TV Shows Pop Culture

What “WandaVision” gets right about navigating grief

Warning: spoilers ahead!

Disney Plus’ newest Marvel series WandaVision, which continues the storyline of phase: 4 within the MCU, has been unanimously praised by critics and fans alike. The show aired on January 15 with two episodes initially available for viewing, then releasing a new episode every Friday thereafter. 

The show’s departure from traditional formats of streaming, wherein streaming platforms drop an entire show’s season for viewing, has erupted a frenzy of discourse week after week of fan theories, memes, and reactions. 

One particular and rather important aspect of the show, that has continued to leave viewers in awe, is how accurately and carefully the show handles their heroine, Wanda Maximoff’s (Elizabeth Olsen), grief

Upon witnessing Wanda’s new reality after combatting Thanos alongside The Avengers in Infinity War and Endgame and subsequently losing her lover, The Vision (Paul Bettany), viewers are surprised to see Vision quite alive, living with Wanda in a 1950’s setting, filtered in black and white. The show is contexted as beloved American sitcoms such as I Love Lucy and Modern Family, changing to a new popular sitcom within a future decade after each new episode.

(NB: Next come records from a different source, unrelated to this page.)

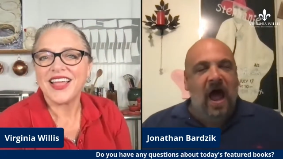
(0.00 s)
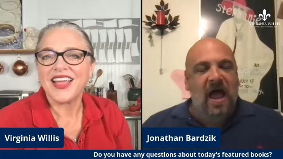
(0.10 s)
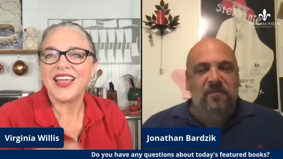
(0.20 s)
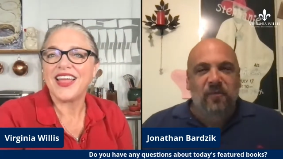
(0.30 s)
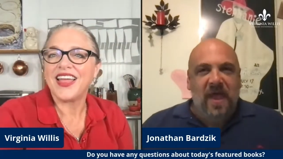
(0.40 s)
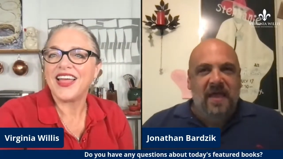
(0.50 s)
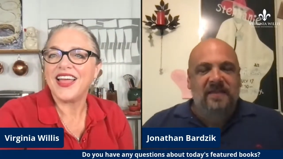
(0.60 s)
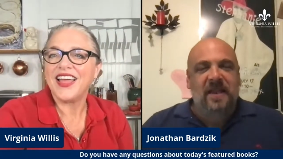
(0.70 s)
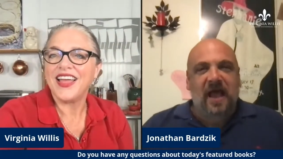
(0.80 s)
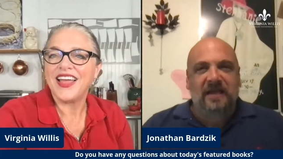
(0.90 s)
Speaker 1: I
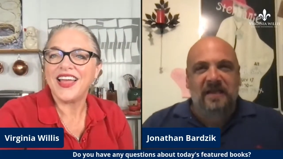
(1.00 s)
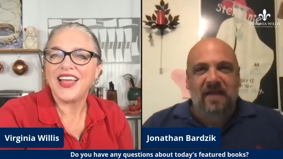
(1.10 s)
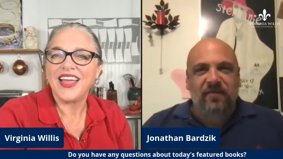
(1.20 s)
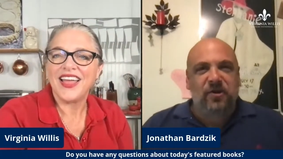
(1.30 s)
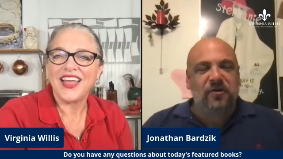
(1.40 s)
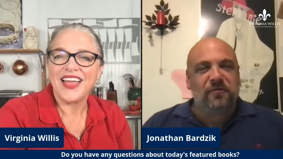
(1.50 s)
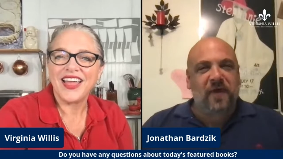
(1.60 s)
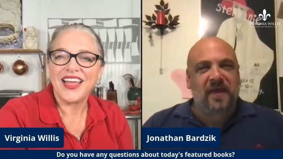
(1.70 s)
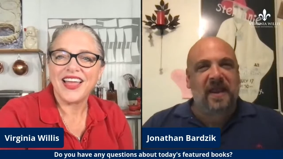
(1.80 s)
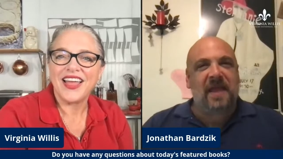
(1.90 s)
read. I have a good
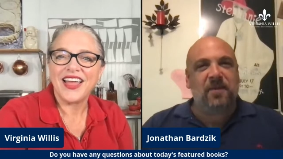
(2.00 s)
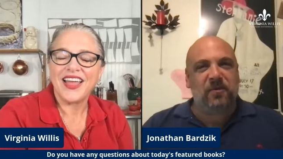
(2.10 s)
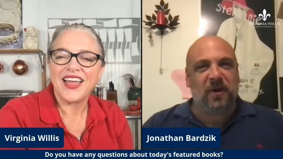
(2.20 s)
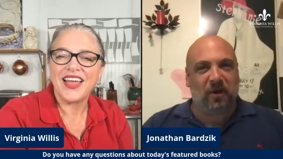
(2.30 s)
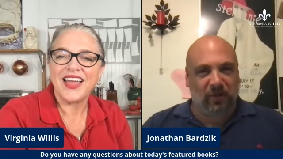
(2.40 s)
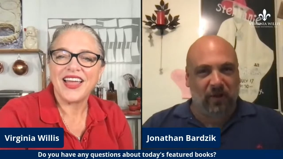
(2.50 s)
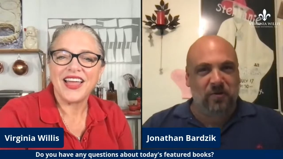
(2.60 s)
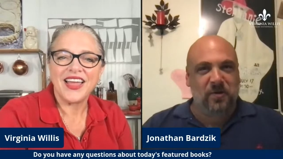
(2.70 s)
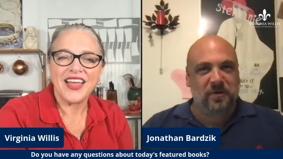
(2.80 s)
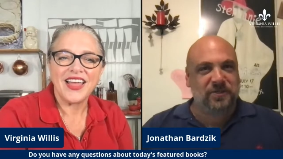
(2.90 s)
friend, Amy Riolo,
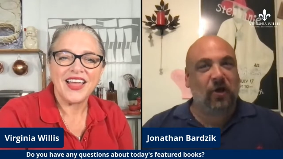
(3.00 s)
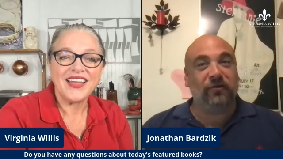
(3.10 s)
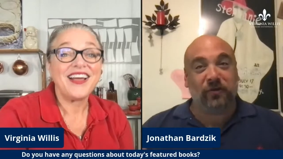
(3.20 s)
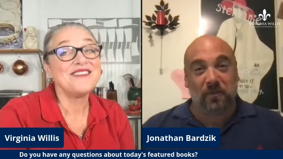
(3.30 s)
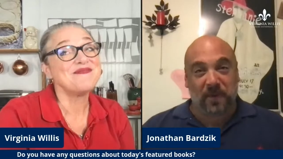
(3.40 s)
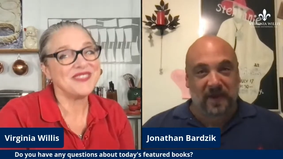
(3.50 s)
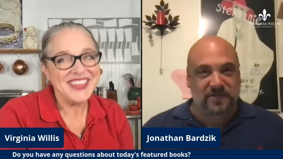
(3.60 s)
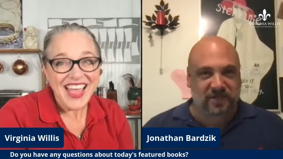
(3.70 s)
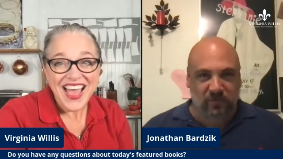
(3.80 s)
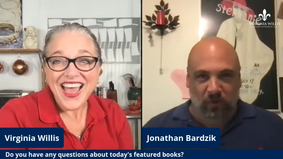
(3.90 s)
who is also based
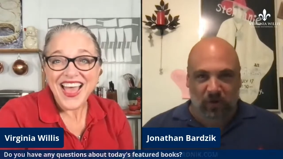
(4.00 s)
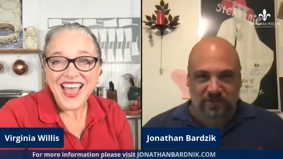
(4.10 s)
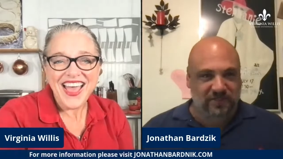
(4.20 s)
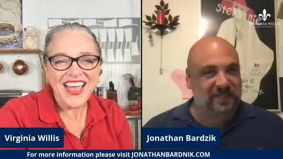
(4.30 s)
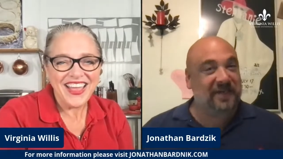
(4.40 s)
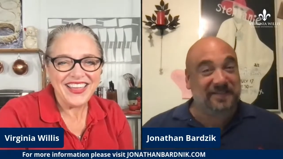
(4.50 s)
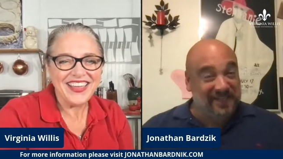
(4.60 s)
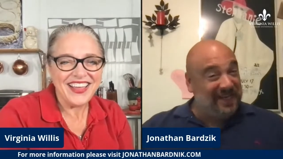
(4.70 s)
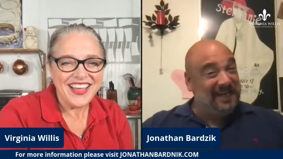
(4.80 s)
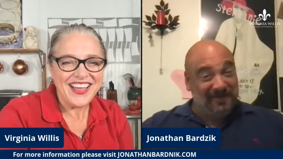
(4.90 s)
Yay, in
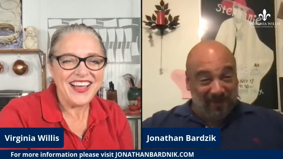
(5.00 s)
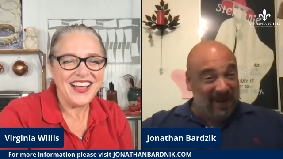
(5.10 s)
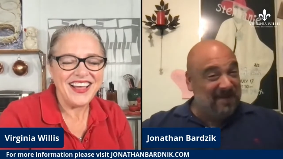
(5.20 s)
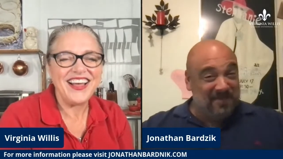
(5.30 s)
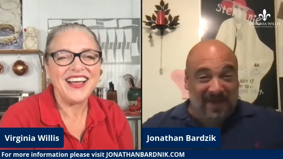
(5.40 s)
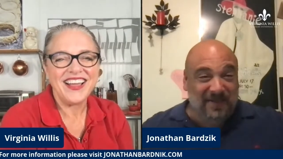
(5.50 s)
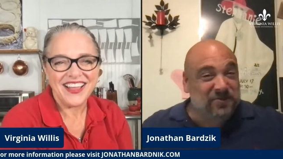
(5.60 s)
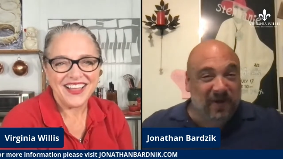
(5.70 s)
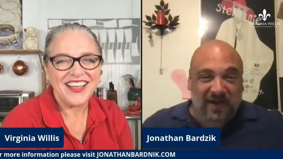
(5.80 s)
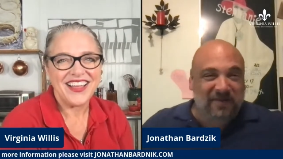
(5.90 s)
yeah. right?
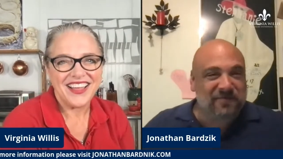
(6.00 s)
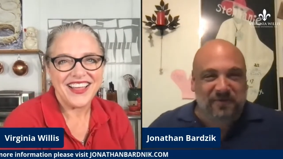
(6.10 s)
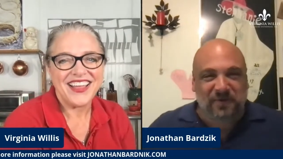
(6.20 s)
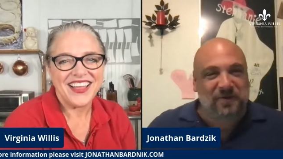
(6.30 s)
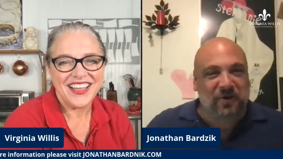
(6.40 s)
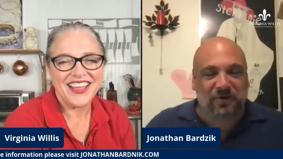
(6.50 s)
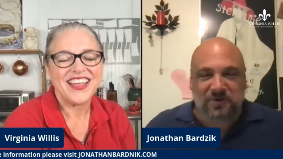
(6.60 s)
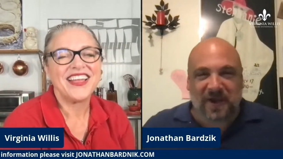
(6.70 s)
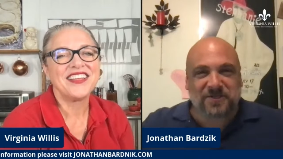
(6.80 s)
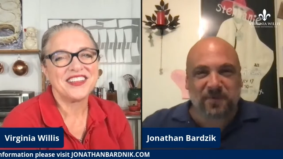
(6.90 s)
Mediterranean food and culture
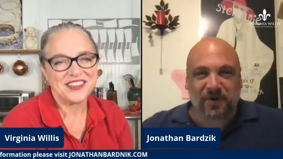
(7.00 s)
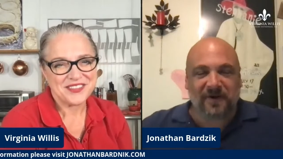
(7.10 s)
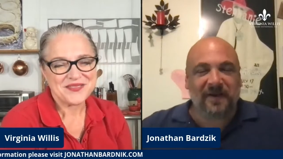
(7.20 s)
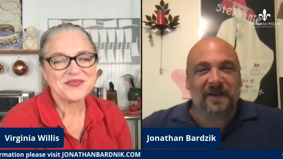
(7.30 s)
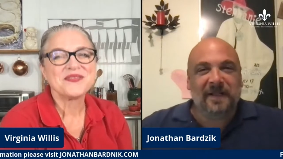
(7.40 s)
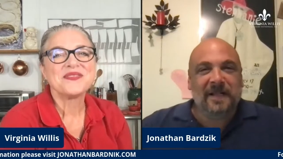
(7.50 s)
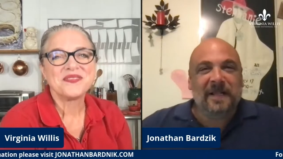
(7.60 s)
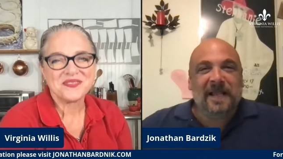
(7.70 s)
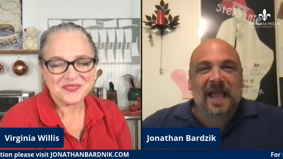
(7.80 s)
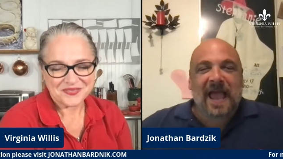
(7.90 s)
expert
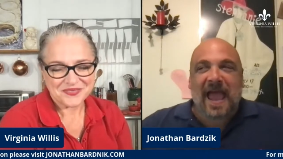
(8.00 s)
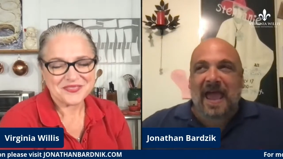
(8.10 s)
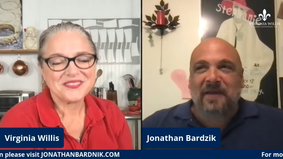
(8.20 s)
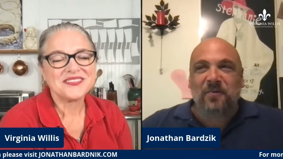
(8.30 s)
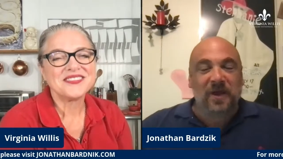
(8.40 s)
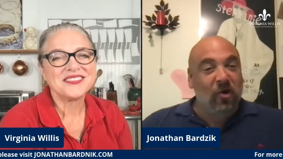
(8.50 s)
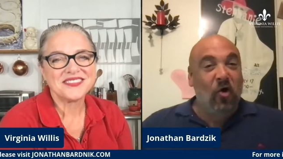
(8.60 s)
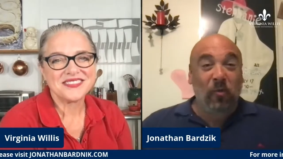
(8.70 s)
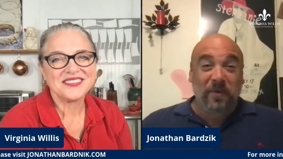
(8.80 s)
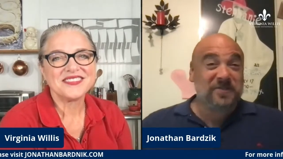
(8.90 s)
and we had a
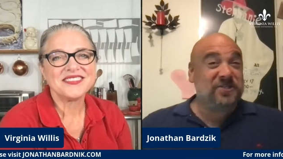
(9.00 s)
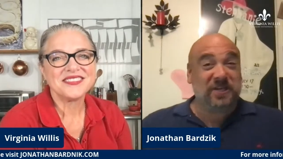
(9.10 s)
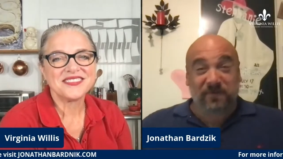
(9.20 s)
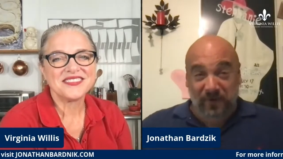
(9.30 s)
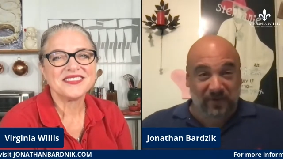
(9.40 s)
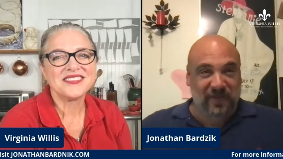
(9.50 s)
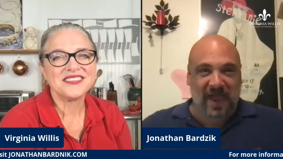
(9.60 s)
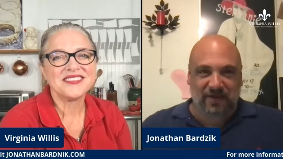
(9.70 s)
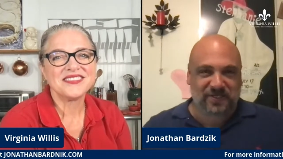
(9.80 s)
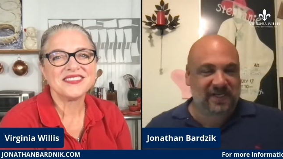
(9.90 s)
whole bunch of seafood at the
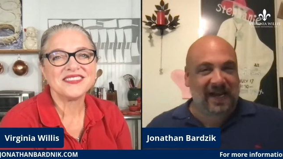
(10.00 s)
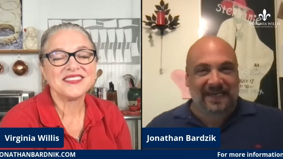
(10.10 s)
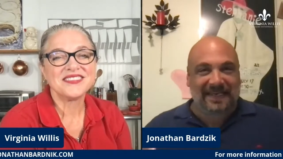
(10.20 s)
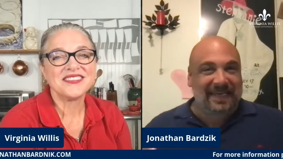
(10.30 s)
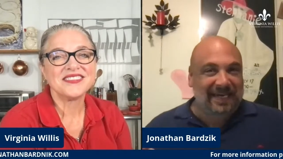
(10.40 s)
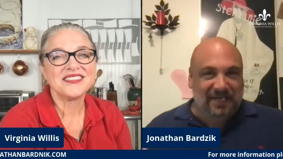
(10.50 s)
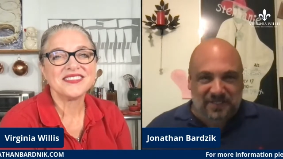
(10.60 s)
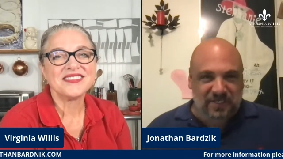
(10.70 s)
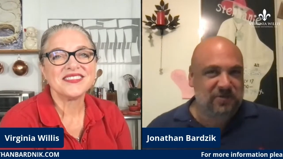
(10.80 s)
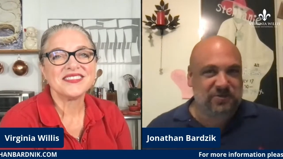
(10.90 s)
house that I needed
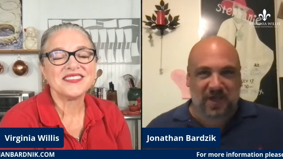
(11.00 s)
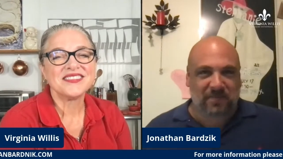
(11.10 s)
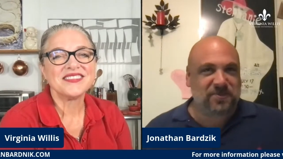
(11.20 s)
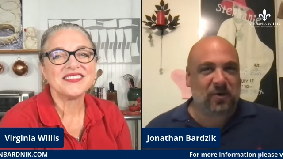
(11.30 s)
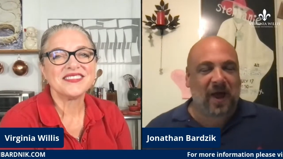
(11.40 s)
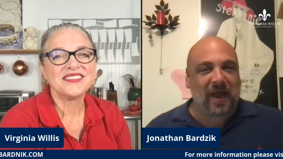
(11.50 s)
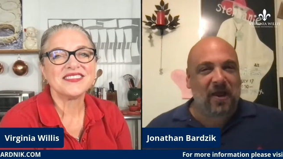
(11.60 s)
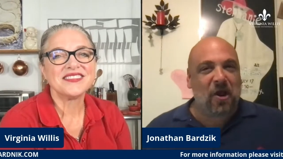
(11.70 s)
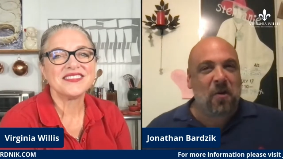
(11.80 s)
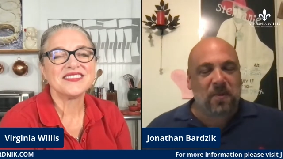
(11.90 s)
to use up. So I
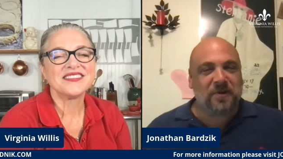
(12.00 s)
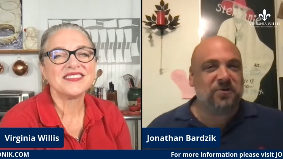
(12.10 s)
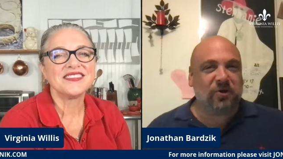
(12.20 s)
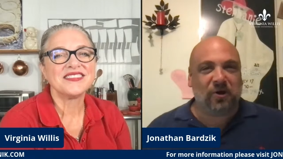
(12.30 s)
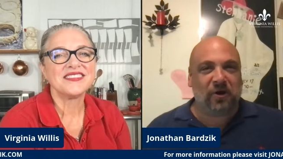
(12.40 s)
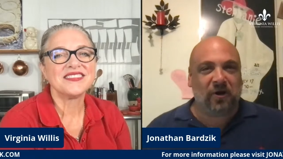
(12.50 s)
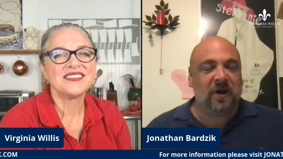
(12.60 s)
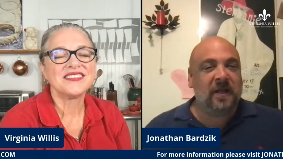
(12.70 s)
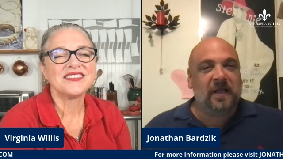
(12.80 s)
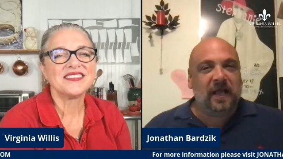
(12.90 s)
opened her
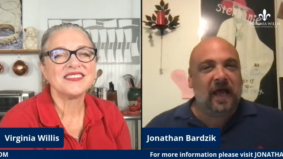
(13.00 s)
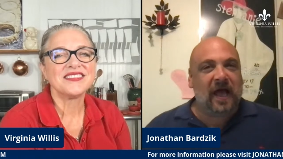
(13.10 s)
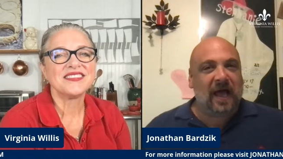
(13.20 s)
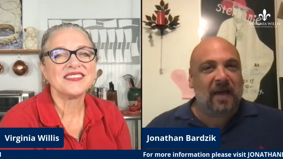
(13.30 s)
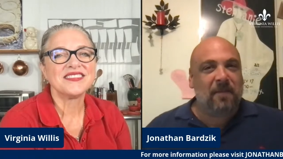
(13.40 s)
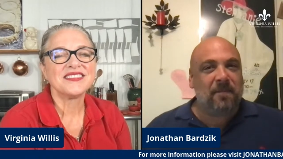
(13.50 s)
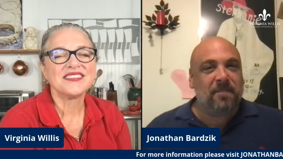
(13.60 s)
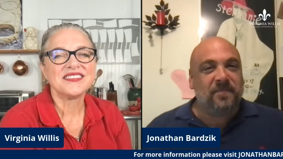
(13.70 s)
uh,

Eventually, fans uncover the mystery behind the peculiar environment of Wanda’s new reality: it’s self-induced. In a fit of grief, Wanda accidentally created WandaVision, a fake show that portrays Wanda’s make-believe and ideal life with Vision inside of an energy shield located in a town called West View. WandaVision illustrates a life that is quaint, quirky, and peaceful despite the episodic antics Wanda must navigate. A life where she and Vision can live together, get married, and have children. 

However, in creating this hex, Wanda is also subsequently holding the very real town of West View, which contains around 3,000 residents, hostage.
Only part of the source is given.